EU lawmakers voted overwhelmingly on March 26 to abolish the practice of seasonal time change across the bloc in 2021 -- two years later than initially proposed by the EU executive.
Clocks are currently being moved forward by an hour in spring then back again in the fall. Many member states instituted the practice during the 1970s oil crisis to save energy. Since 1996, all EU countries have changed their times simultaneously.
The European Parliament voted 410-192 to end the practice of seasonal time shifts. However, lawmakers haven't ruled on whether summer or winter time should be adopted. The proposal now goes to EU member states for further negotiations.
The European Commission in September proposed scrapping the time change after an EU-wide opinion survey showed a large majority -- 84 percent -- in favor of doing so.
If the original proposal had passed, clocks would have been set forward for the last time this week, with member states then choosing whether to stick to permanent summer time or switch back in October to permanent winter time.
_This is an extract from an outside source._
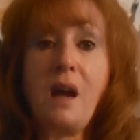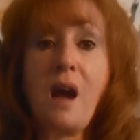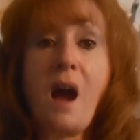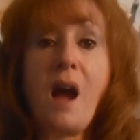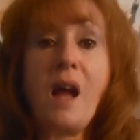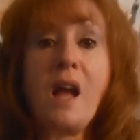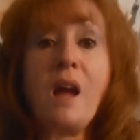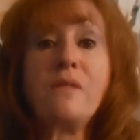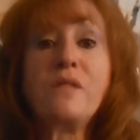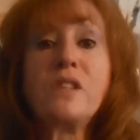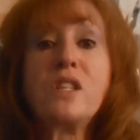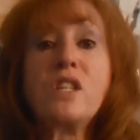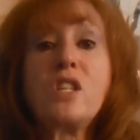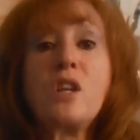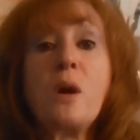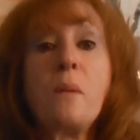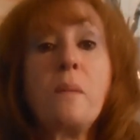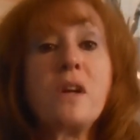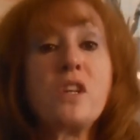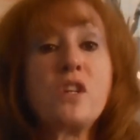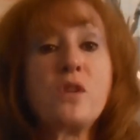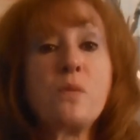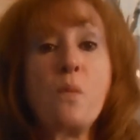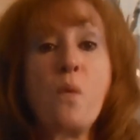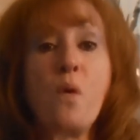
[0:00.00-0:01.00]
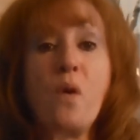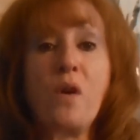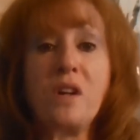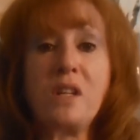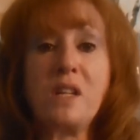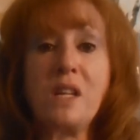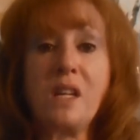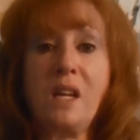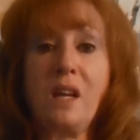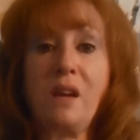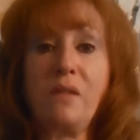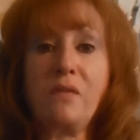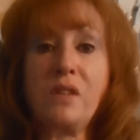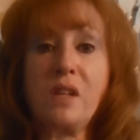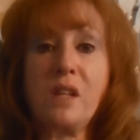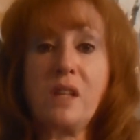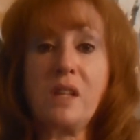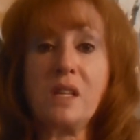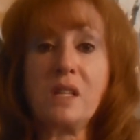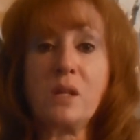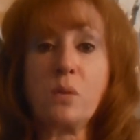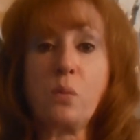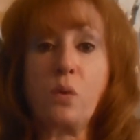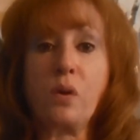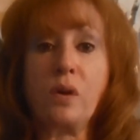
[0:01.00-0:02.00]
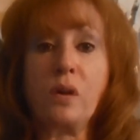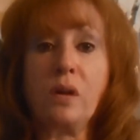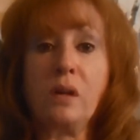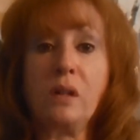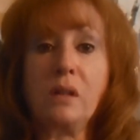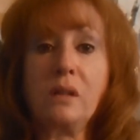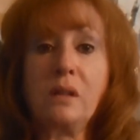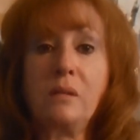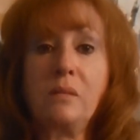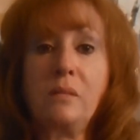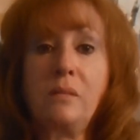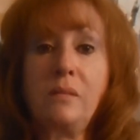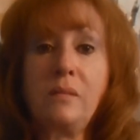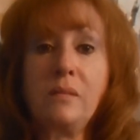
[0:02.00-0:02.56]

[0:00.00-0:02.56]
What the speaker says: I have so much more to give to this world.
A parliamentary report said scientific studies link time changes to various diseases while no notable energy savings are made anymore as new technologies make inroads and new ways of living are being adopted.
The practice is also observed in the United States, where legislators have tried unsuccessfully to abolish it.
Russia in 2011 switched to permanent summer time, then shifted to permanent winter time in 2014 after public complaints.
With the exception of Europe and North America, most other countries do not adjust their clocks.